I have a book that’s in perfect condition, which is to say it’s tattered and dog eared with many notes in the margins and underlined passages. Its title is Eichmann in Jerusalem and aside from the New Testament, it has influenced me more than any other book.
It covers, however, the grim topic of the holocaust and is therefore not an easy read. The author, Hannah Arendt, was a brilliant thinker who tried to answer in its 300, or so, pages the question: How did a relatively well educated and informed German public allow six million of its neighbors to be murdered? I won’t try to summarize her conclusions, but they are at once insightful and frightening.
The book, of course, is about Adolf Eichmann, who was the man in charge of transporting Jews to their deaths during World War II. After his kidnapping by Israeli commandos, Eichmann was taken from his hiding place in Argentina and put on trial in Jerusalem. The hearing was meant to showcase to the world the sufferings of the Jews and the demonic nature of the people who’d caused it. In the end, however, Eichmann was seen as a pathetic figure, who was only trying to do his job. In short, he performed a heinous work without ever considering its underlying immorality. This led Arendt to coin the phrase the banality of evil, as if evil could be so commonplace that it’s unremarkable. She writes:
The trouble with Eichmann was precisely that so many were like him, and that the many were neither perverted nor sadistic, that they were, and still are, terribly and terrifyingly normal. From the viewpoint of our legal institutions and of our moral standards of judgment, this normality was much more terrifying than all the atrocities put together, for it implied—as had been said at Nuremberg over and over again by the defendants and their counsels—that this new type of criminal, who is in actual fact hostis generis humani, commits his crimes under circumstances that make it well-nigh impossible for him to know or to feel that he is doing wrong.

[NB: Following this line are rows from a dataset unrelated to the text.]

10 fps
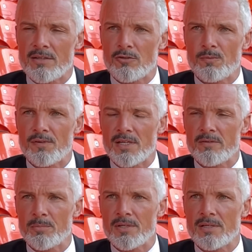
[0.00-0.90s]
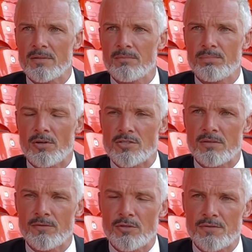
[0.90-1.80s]
and hopefully have a bit of
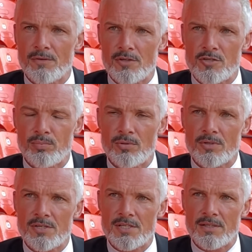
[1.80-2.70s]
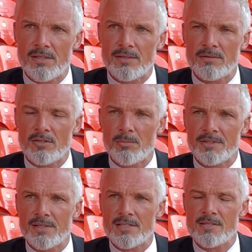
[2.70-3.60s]
positive news for the supporters in the
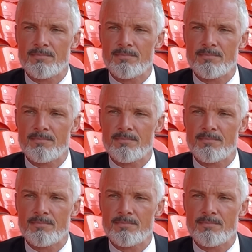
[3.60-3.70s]
coming days.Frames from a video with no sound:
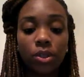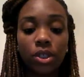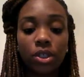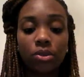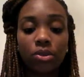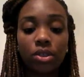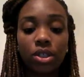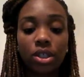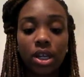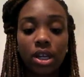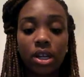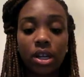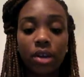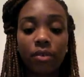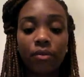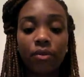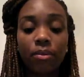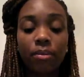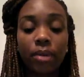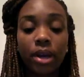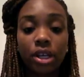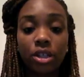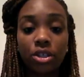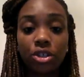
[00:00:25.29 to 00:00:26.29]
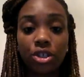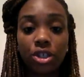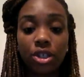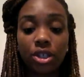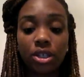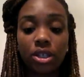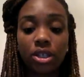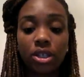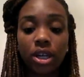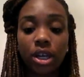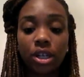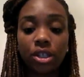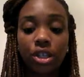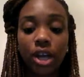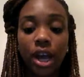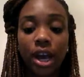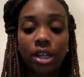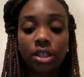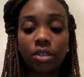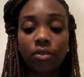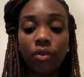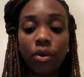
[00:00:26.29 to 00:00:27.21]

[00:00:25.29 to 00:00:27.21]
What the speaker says: to send information such as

One of the implications of Arendt’s conclusions is that when people are made to think they’re alone in their beliefs, they will adopt what appears to be the prevailing worldview. People will, in the sad but accurate parlance of today’s youth, go with the flow. But this can also work in the reverse. In a few countries—Denmark, for instance—Nazis who were sent to fulfill the terms of the Final Solution changed their views in the face of majority opposition. In other words, they not only defied orders, but recognized and admitted to the depravity of their goal.
It’s essential, therefore, that we refuse to go with the flow and hold dear to personal philosophies that are consistent with moral axioms, but let’s not take the Bible in its entirety as a safe standard. Quite the contrary, the Bible is unreliable as a definition of moral behavior, because it contains both Mosaic and Christian values that are inconsistent in their descriptions of what is Godly. In some cases the Bible tells us that Godliness incorporates vengeance and anger. In other passages it requires unconditional forgiveness. My suggestion, therefore, is to hold Christ’s great commandments as inviolate—no matter what the Bible might say otherwise—and above all else love our neigbors.
How Christians can do so and still fight against universal healthcare is beyond any logic that I can understand. Similarly, I don’t see how we can love our neighbors and not support gay men and women in their efforts to express fidelity in marriage. In this way, by refusing to hold Christ’s great commandments as inviolate, we are as shifting as the tide. After all, there is nothing more frightening than a human being with evil intent, unless it’s the mass of humanity with no intent at all.